Section titled “QDP-0004: Phase H Roadmap, Residual Protocol Work”
FieldValue
StatusDraft
TrackProtocol + infrastructure
AuthorThe Quidnug Authors
Created2026-04-18
Supersedes,
RequiresQDP-0001, QDP-0002, QDP-0003 (all landed)
Implements inStaged across v2.3 – v2.6

QDP-0001 / -0002 / -0003 landed their foundations. Six items were deliberately deferred because each has enough surface area to warrant careful design, none fits cleanly as an incremental patch, and all are independent enough that parallel work is feasible.

This document is the roadmap for those six items. It is not a full design for each, it frames the problem, sketches the design direction, calls out the hard constraints and rejection paths, and proposes concrete sub-phases H1–H6. Each sub-phase will get its own dedicated design doc (QDP-0005 through QDP-0010) before implementation.

The six items:

Sub-phaseTitleDepends onTarget
H1Push-based gossipQDP-0003v2.3
H2Compact Merkle proofsQDP-0003v2.4 (*)
H3Snapshot K-of-K bootstrap protocolQDP-0001 §7v2.3
H4Lazy epoch propagationQDP-0003v2.3
H5Fork-block migration triggerQDP-0001 §10v2.5 (†)
H6Guardian-consent revocationQDP-0002v2.4

(*) Hard fork, block structure changes. Schedule carefully. (†) One-shot deployment, not ongoing protocol. Timed with the QDP-0001 v1→v2 hard fork window.

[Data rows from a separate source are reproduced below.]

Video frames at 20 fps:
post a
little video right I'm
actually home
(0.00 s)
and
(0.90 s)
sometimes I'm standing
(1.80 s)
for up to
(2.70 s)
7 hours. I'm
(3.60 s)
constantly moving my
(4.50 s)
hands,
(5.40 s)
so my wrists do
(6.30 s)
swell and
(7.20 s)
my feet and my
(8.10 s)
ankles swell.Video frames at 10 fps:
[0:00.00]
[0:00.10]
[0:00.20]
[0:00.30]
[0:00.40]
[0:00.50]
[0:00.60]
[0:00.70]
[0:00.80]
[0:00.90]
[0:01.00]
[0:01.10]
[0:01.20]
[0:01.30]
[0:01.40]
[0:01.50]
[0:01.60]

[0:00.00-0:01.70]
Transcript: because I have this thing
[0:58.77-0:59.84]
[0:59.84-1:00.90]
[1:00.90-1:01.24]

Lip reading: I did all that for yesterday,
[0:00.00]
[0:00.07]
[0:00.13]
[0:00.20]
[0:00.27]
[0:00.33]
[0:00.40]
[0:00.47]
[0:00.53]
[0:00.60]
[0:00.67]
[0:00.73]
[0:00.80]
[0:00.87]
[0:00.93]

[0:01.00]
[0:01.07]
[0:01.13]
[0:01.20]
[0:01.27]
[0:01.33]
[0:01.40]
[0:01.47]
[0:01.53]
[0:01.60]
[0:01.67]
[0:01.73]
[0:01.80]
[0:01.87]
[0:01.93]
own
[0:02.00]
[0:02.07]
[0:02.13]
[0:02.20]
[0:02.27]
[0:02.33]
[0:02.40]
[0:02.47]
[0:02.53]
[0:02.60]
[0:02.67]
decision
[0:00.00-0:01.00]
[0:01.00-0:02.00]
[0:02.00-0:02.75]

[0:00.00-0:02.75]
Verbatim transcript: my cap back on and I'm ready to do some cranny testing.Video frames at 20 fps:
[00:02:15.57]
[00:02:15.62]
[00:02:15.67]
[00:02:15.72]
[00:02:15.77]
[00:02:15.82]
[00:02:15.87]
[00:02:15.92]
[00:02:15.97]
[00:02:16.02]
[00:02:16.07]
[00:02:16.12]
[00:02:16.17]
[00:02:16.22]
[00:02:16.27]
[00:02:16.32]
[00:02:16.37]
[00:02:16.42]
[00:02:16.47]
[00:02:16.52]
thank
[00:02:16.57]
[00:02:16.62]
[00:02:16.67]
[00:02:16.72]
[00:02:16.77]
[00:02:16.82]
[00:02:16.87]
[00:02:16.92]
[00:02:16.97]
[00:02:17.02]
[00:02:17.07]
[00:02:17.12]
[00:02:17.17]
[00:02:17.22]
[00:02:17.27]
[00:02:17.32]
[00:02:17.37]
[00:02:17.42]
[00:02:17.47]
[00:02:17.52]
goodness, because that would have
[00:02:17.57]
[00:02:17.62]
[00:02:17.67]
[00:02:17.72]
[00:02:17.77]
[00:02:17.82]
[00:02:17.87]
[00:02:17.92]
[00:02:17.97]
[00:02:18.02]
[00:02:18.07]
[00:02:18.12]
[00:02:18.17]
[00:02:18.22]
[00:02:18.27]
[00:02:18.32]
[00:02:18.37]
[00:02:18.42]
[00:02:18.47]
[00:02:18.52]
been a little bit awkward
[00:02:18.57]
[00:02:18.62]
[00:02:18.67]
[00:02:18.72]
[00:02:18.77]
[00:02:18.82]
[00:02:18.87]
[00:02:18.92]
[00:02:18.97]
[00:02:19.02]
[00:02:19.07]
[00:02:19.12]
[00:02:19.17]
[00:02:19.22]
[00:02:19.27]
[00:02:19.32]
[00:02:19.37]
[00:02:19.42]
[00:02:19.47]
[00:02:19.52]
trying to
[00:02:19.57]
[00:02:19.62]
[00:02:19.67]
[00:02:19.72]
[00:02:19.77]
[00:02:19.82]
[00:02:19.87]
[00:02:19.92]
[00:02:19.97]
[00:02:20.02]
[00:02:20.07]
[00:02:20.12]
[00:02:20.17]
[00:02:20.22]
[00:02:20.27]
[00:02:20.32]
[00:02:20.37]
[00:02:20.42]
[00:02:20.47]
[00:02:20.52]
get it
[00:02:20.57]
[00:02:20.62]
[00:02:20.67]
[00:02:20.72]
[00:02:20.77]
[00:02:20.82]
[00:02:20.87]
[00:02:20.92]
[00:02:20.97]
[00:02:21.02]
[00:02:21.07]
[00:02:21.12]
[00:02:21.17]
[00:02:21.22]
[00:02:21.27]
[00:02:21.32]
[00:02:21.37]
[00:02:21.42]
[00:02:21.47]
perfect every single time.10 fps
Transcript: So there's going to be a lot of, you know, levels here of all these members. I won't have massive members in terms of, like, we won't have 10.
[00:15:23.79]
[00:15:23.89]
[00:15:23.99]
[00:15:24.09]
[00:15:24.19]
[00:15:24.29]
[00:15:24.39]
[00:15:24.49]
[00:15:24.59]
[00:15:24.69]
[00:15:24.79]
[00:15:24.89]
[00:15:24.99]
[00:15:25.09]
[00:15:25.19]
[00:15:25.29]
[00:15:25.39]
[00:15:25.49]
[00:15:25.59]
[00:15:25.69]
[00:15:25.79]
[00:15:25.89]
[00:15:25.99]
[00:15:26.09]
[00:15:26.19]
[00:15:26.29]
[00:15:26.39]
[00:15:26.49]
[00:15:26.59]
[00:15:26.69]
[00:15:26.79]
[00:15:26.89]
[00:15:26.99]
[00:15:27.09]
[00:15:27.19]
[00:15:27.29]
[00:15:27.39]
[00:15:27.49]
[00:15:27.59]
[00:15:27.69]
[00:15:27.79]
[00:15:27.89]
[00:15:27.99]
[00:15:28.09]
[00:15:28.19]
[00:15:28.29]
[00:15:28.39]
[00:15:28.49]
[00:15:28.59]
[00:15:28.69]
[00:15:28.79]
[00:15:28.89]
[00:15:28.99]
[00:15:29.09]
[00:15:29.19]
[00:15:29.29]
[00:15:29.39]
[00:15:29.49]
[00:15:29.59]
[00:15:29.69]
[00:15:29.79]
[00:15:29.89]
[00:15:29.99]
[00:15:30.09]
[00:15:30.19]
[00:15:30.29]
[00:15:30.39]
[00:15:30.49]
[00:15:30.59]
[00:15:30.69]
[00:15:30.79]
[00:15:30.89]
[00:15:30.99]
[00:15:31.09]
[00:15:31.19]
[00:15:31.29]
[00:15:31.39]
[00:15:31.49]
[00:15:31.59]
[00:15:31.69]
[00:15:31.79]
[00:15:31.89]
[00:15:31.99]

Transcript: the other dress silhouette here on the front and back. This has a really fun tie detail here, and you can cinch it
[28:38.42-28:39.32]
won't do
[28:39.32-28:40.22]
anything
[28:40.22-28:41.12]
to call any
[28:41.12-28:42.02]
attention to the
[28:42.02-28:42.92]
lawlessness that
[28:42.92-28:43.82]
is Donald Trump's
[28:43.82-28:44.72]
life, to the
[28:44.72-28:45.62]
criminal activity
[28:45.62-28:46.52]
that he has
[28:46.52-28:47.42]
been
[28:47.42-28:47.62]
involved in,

All six items must honor the same ground rules the earlier work established:

  • No on-wire ambiguity. Every new message carries a schema version. Signable canonical forms are deterministic across JSON round-trips (see the QDP-0003 canonicalization fix for why this matters).
  • Dedup-first validation. Any idempotent message uses message-ID dedup before signature verification.
  • Anchor monotonicity preserved. Any new anchor-like message strictly advances lastAnchorNonce[signer] so replay protection holds across all message types.
  • No silent protocol changes. Hard forks get an explicit transition block and a shadow-mode observation period (QDP-0001 Phase-0 pattern).
  • Test methodology documented. Each sub-phase ships unit tests, integration tests, and, where applicable, adversarial rejection-path tests, with file-header doc comments explaining the invariants being guarded.

Problem. QDP-0003 fingerprint / anchor-gossip is currently pull-based: peers query GET /api/v2/domain-fingerprints/{domain}/latest and operators submit via POST /api/v2/anchor-gossip. This is simple and adequate for small deployments, but it doesn’t scale and can’t deliver a rotation to a peer that isn’t polling. Push-based gossip lets a producing node fan out updates over the existing domain-gossip channel in seconds instead of minutes.

Design direction.

  • Extend the existing DomainGossip message-passing infrastructure (runDomainGossip already fans out per-domain availability messages) with two new message types:
    • fingerprintGossip, carries a signed DomainFingerprint, propagates to any node that subscribes to the domain.
    • anchorGossip, carries a signed AnchorGossipMessage, propagates to any node that has accepted at least one transaction from the signer (so the gossip reaches every domain where the signer has state).
  • Propagation uses the existing TTL + seen-message dedup in GossipSeen, no new deduplication structure required.
  • Subscription signals: when a node first seeds a signer’s key into its ledger (e.g., via an identity transaction in a block it accepts), it becomes a “subscriber” for that signer’s anchor gossip. Periodic sweep removes signers whose state has aged out.

Rejection paths.

  • A gossip with unknown producer is dropped, not forwarded (avoids the network helping an attacker spread forged messages).
  • A gossip whose origin-block fingerprint doesn’t self-verify is dropped.
  • Fan-out is rate-limited per (domain, signer) so a compromised validator can’t flood.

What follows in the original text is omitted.